▶ **ACTION ITEM**:
Among the entries below, find each line with "second" and show it.

▶ **RECORDS FOR THIS TASK**:
*** Begin section ***

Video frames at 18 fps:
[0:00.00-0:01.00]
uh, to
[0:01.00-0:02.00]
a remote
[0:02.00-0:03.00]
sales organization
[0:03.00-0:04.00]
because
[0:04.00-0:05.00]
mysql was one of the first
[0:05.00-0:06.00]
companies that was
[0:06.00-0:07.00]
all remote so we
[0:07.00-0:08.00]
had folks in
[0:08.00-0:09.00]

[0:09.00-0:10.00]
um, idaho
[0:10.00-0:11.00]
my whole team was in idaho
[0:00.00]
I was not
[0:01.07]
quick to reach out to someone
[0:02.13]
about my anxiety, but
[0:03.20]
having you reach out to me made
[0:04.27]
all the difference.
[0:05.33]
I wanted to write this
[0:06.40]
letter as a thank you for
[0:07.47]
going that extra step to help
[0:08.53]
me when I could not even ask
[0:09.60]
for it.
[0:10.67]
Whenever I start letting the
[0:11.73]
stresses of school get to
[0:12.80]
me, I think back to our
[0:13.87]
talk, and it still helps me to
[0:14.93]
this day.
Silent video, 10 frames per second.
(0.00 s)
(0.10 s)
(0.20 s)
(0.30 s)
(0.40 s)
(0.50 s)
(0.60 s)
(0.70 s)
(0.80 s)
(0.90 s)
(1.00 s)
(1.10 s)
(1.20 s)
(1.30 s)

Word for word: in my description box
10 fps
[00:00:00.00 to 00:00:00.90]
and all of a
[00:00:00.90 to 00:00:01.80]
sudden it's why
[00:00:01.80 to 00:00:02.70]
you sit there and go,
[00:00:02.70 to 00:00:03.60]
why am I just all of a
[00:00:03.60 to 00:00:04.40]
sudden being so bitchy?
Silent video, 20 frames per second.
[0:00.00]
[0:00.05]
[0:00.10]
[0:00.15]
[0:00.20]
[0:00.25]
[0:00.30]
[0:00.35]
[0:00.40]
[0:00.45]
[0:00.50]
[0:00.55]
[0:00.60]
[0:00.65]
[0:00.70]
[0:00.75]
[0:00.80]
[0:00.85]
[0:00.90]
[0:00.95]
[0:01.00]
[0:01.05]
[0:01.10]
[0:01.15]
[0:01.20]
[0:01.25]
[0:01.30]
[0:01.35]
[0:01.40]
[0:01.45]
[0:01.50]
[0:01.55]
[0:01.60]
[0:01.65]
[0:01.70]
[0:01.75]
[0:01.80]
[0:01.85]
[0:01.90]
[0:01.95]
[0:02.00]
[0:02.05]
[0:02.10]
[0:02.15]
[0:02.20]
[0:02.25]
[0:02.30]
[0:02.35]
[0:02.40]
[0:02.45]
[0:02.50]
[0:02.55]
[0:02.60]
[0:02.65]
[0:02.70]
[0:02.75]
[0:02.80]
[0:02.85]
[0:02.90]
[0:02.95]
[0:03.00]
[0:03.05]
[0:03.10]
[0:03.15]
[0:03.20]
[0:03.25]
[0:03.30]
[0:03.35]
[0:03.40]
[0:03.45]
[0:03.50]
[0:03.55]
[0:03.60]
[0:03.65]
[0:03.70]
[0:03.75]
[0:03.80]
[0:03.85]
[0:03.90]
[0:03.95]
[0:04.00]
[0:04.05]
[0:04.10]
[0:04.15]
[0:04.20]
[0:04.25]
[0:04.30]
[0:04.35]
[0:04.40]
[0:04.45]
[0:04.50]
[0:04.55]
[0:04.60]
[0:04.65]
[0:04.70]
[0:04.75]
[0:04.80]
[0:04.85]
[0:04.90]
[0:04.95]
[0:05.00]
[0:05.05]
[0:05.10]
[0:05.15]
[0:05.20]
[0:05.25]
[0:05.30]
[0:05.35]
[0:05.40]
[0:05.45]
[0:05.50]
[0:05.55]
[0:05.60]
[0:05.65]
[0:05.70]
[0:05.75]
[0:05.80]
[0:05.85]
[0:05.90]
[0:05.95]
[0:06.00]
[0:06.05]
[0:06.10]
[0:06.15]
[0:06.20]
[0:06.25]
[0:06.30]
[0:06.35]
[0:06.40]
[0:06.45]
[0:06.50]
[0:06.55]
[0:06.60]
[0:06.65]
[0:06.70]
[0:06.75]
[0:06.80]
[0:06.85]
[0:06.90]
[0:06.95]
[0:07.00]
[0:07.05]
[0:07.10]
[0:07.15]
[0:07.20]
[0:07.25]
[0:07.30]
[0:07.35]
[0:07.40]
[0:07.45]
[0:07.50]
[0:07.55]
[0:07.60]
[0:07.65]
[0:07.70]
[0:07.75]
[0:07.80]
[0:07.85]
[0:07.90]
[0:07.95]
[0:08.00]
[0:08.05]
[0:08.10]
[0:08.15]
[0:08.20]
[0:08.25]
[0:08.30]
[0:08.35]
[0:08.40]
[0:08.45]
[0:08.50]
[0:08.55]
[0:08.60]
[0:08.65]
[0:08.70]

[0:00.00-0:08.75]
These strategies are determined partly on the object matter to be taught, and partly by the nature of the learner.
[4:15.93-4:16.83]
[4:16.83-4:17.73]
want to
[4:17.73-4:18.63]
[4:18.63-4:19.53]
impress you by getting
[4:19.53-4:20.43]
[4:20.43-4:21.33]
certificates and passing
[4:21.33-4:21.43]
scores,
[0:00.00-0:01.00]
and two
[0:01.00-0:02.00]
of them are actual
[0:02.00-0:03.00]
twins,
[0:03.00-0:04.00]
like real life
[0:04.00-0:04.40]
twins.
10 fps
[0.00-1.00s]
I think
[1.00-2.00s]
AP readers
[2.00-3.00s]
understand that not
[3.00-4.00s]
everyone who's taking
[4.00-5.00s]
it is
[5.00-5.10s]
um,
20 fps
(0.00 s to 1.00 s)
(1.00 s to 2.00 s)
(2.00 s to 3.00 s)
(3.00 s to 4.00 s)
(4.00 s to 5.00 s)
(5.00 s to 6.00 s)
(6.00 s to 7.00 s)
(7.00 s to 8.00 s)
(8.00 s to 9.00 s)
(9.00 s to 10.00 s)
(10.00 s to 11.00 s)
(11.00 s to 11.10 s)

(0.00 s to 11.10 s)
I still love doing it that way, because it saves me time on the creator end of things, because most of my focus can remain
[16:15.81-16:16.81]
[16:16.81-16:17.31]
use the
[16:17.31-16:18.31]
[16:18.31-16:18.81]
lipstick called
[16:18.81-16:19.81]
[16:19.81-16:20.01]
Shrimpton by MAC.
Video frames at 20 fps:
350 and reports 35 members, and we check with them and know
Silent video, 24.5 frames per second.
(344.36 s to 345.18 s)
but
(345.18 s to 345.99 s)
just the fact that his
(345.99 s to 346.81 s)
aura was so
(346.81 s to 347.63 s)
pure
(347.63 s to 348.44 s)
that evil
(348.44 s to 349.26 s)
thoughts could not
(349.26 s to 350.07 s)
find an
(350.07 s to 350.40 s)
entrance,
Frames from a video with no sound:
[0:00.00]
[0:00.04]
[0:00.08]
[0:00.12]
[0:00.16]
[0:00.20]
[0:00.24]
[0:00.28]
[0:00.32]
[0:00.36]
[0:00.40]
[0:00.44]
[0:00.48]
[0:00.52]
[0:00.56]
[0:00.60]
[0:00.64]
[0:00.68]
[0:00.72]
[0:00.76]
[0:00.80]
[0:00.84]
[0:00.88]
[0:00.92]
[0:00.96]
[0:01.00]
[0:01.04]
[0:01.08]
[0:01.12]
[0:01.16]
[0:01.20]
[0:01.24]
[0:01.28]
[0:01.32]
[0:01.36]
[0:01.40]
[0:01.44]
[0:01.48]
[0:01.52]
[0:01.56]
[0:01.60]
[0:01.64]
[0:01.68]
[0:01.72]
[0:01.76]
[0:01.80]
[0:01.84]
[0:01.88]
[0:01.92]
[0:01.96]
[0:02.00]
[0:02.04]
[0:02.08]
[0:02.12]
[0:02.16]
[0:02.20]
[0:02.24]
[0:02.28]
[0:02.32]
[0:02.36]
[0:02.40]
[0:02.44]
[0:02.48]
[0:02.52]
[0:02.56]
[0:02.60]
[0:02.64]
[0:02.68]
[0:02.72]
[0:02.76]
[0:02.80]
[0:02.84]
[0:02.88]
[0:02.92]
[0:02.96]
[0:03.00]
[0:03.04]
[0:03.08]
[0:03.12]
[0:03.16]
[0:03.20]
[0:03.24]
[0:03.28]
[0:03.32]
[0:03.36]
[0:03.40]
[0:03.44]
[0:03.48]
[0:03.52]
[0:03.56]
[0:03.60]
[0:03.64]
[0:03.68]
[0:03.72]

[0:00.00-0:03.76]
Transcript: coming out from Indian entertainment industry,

*** End section ***

▶ **WRITTEN RESPONSE**:
Silent video, 10 frames per second.
Silent video, 20 frames per second.
Silent video, 24.5 frames per second.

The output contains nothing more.